— Work task —
The exercise calls for exact output of the lines between the one that contains "Silent video, 10 frames per second." and the end of the data, with both ends kept and pictures left out.
Segment Start: Supplied entries
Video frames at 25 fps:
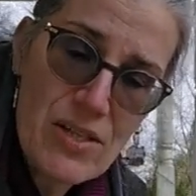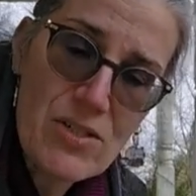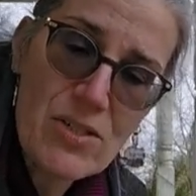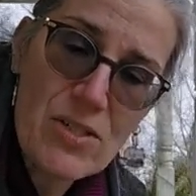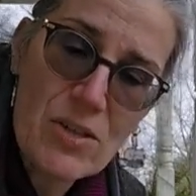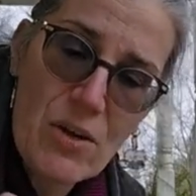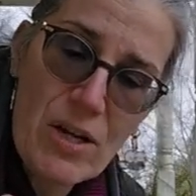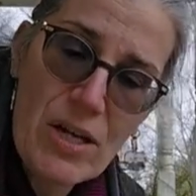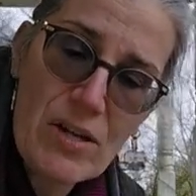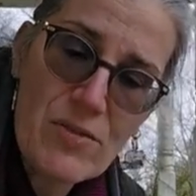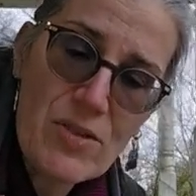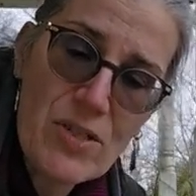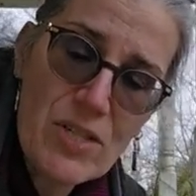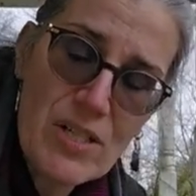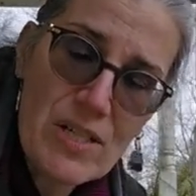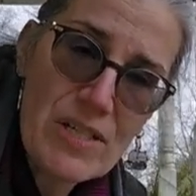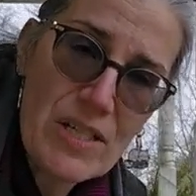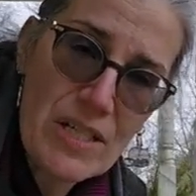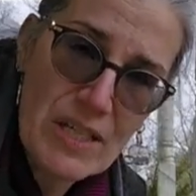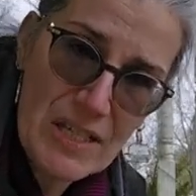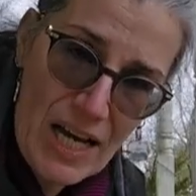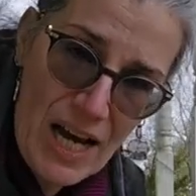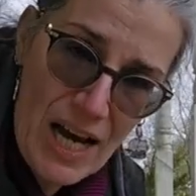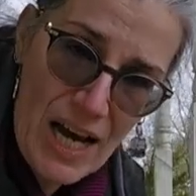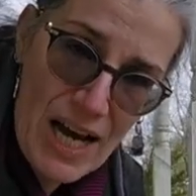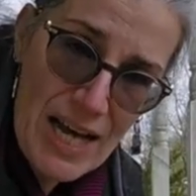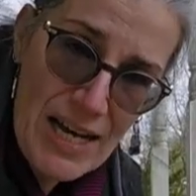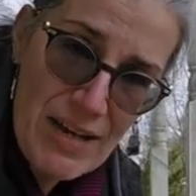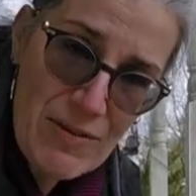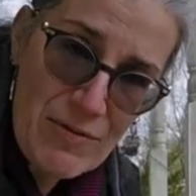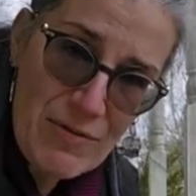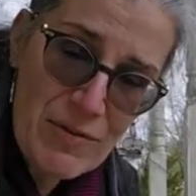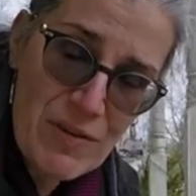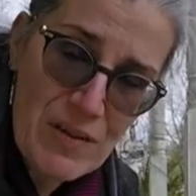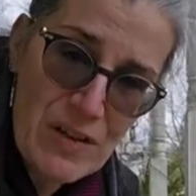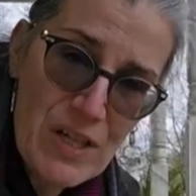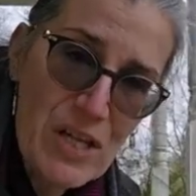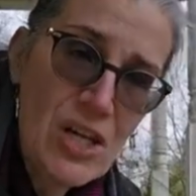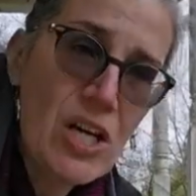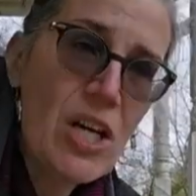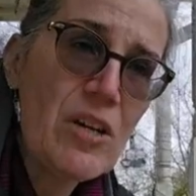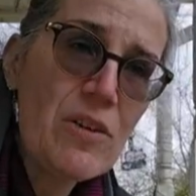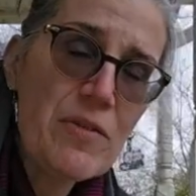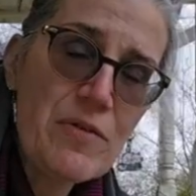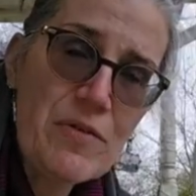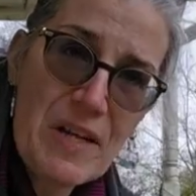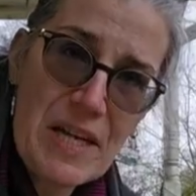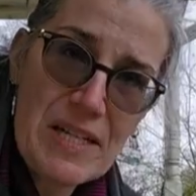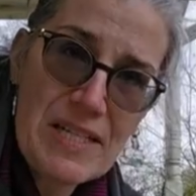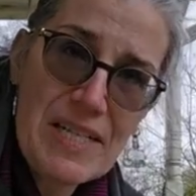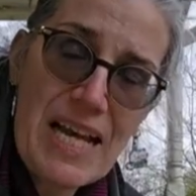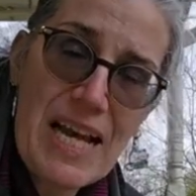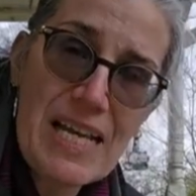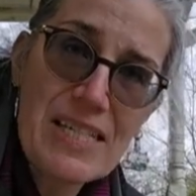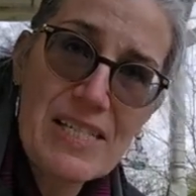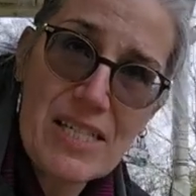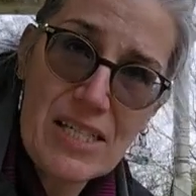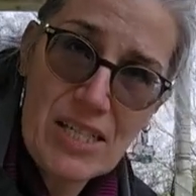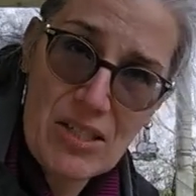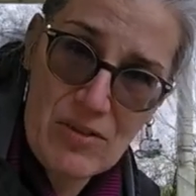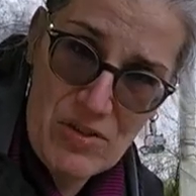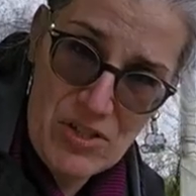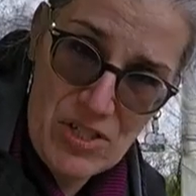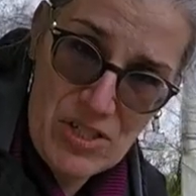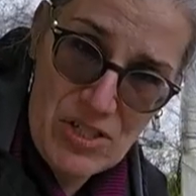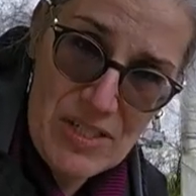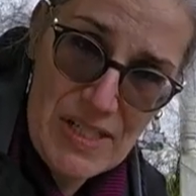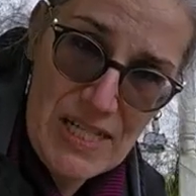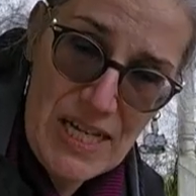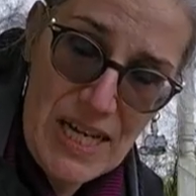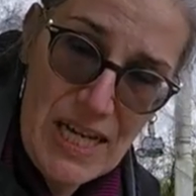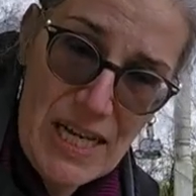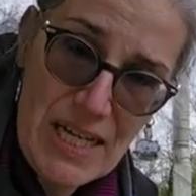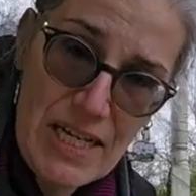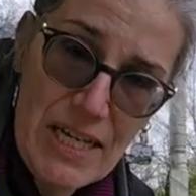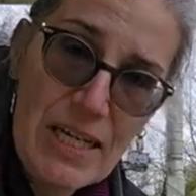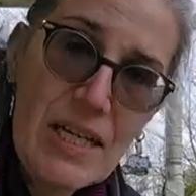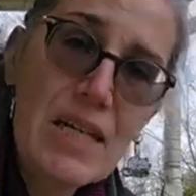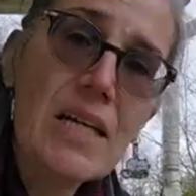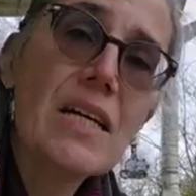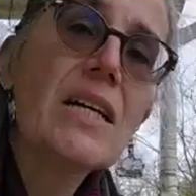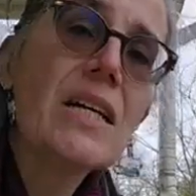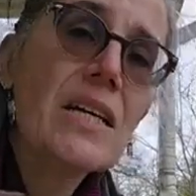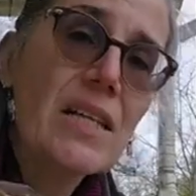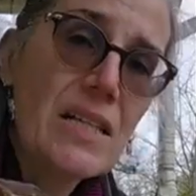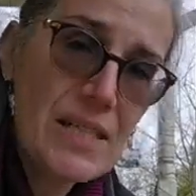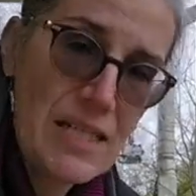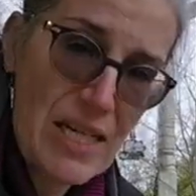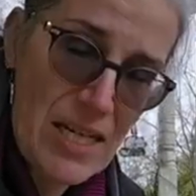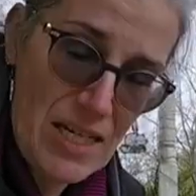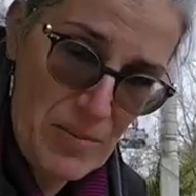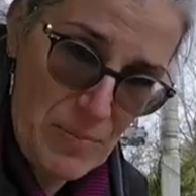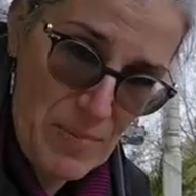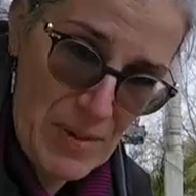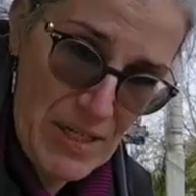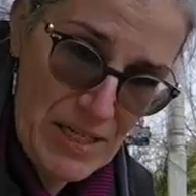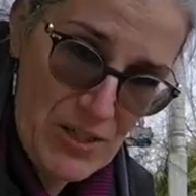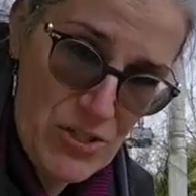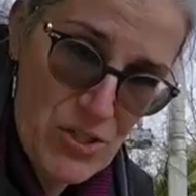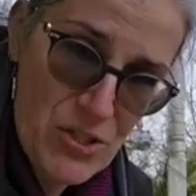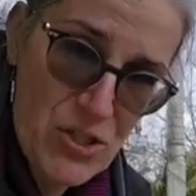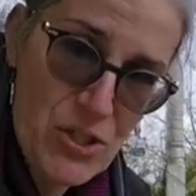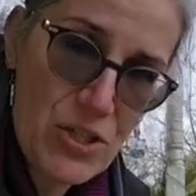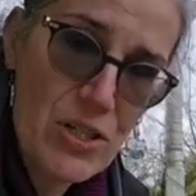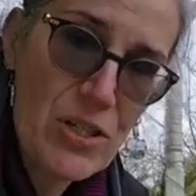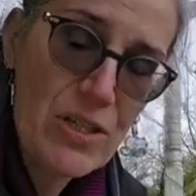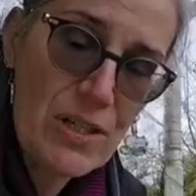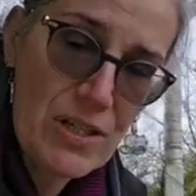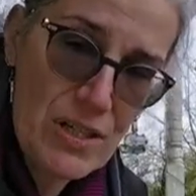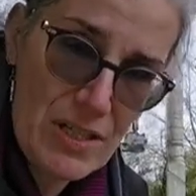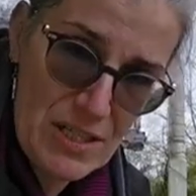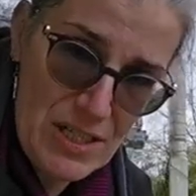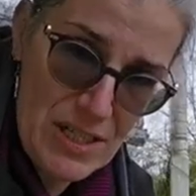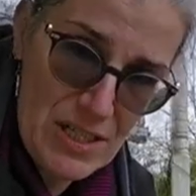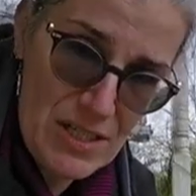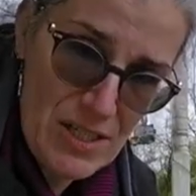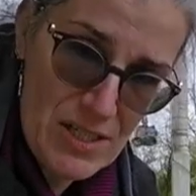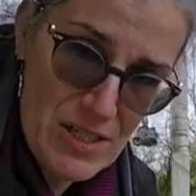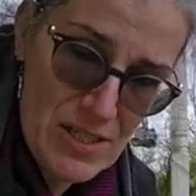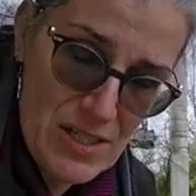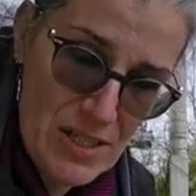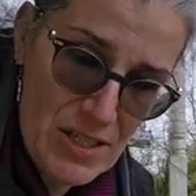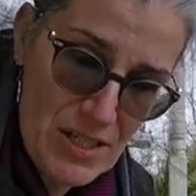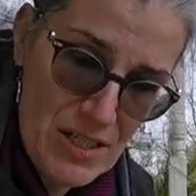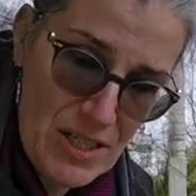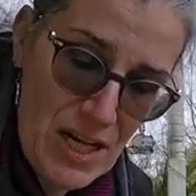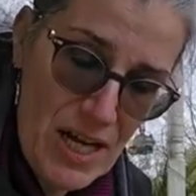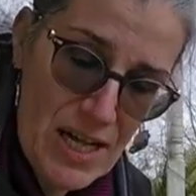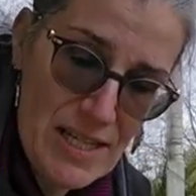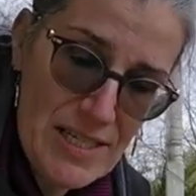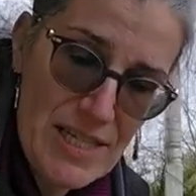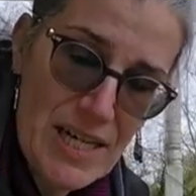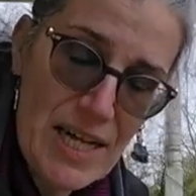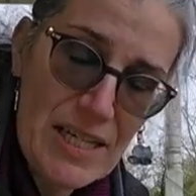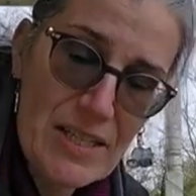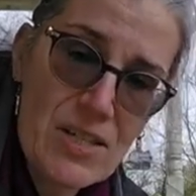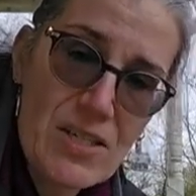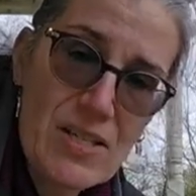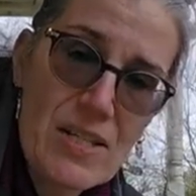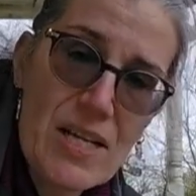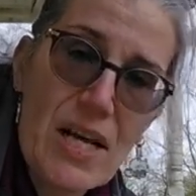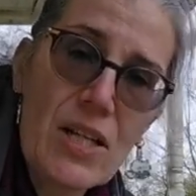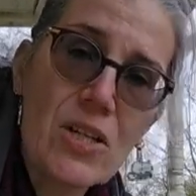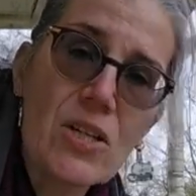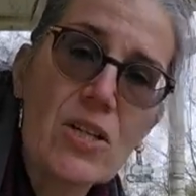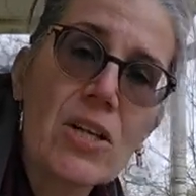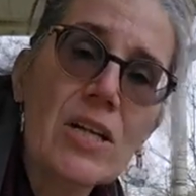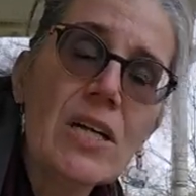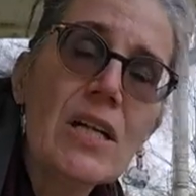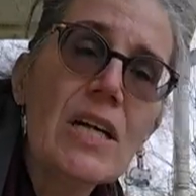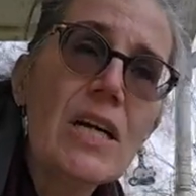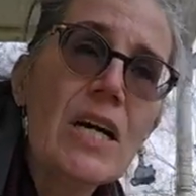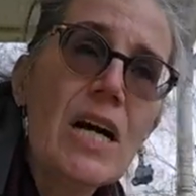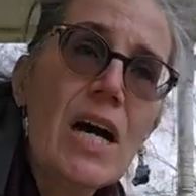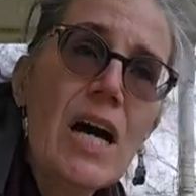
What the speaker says: So if she's alive, fantastic. If she's dead, take a picture, you need to contact the seller.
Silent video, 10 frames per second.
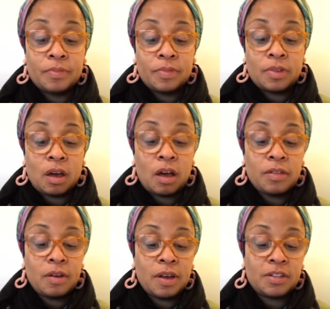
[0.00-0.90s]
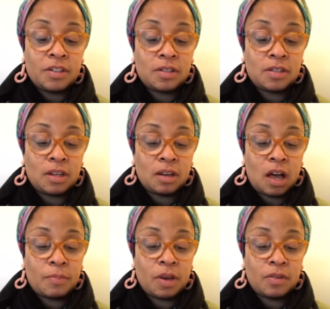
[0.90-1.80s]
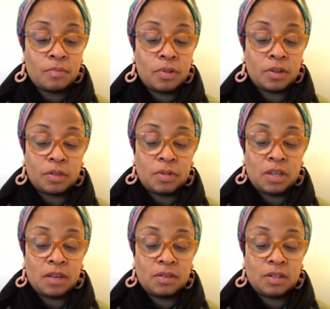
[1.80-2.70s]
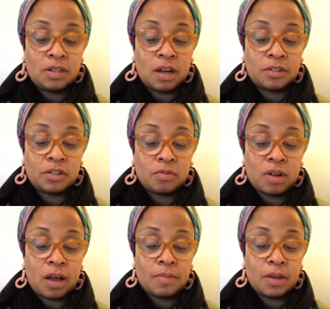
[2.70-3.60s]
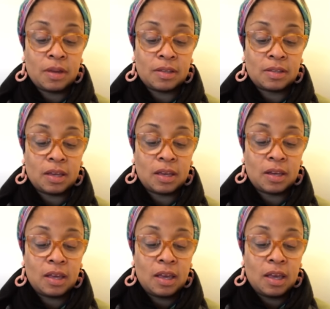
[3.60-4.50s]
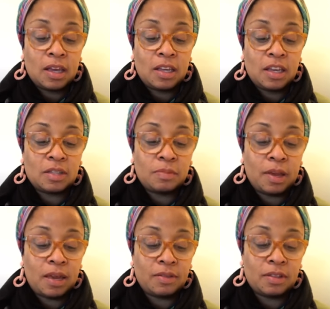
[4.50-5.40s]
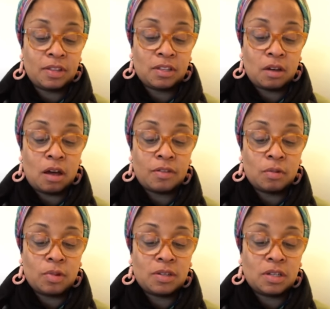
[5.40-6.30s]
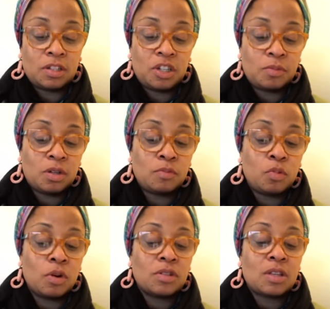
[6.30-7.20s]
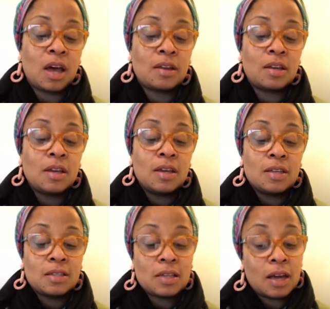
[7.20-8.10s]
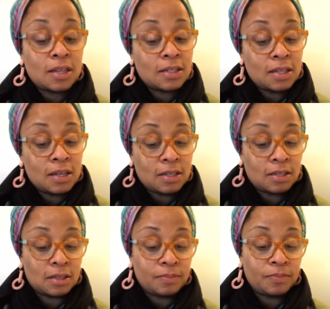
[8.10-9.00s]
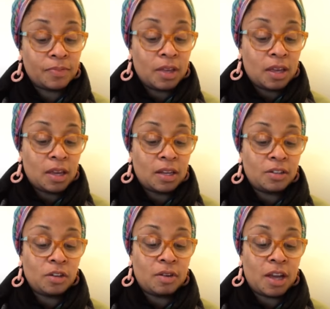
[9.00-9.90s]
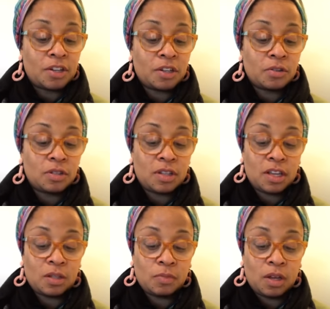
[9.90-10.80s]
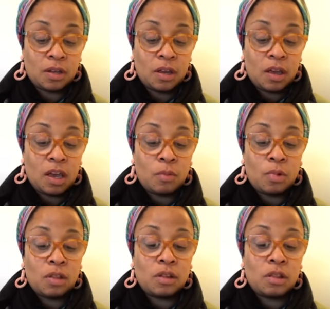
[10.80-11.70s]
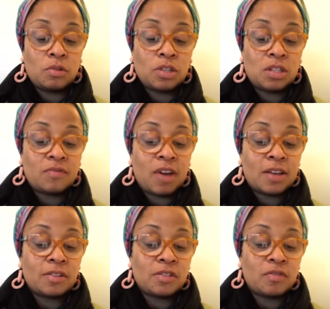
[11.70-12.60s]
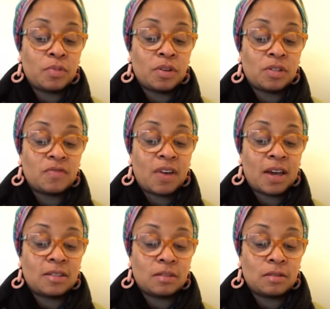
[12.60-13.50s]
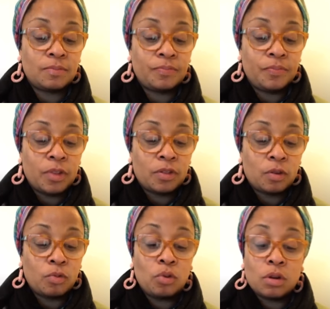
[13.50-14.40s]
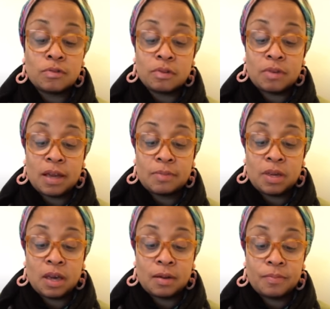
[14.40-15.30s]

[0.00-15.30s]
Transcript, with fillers: The author had just sent a copy of the book to be given to Dr. Sharabi, he said, and he explained that this author was an Egyptian born Saudi, Saudi citizen, an international statesman, and one of the closest advisors of Prince Faisal, the ruler of Arabia.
Segment End: Supplied entries
— Answer below —
Silent video, 10 frames per second.
[0.00-0.90s]
[0.90-1.80s]
[1.80-2.70s]
[2.70-3.60s]
[3.60-4.50s]
[4.50-5.40s]
[5.40-6.30s]
[6.30-7.20s]
[7.20-8.10s]
[8.10-9.00s]
[9.00-9.90s]
[9.90-10.80s]
[10.80-11.70s]
[11.70-12.60s]
[12.60-13.50s]
[13.50-14.40s]
[14.40-15.30s]

[0.00-15.30s]
Transcript, with fillers: The author had just sent a copy of the book to be given to Dr. Sharabi, he said, and he explained that this author was an Egyptian born Saudi, Saudi citizen, an international statesman, and one of the closest advisors of Prince Faisal, the ruler of Arabia.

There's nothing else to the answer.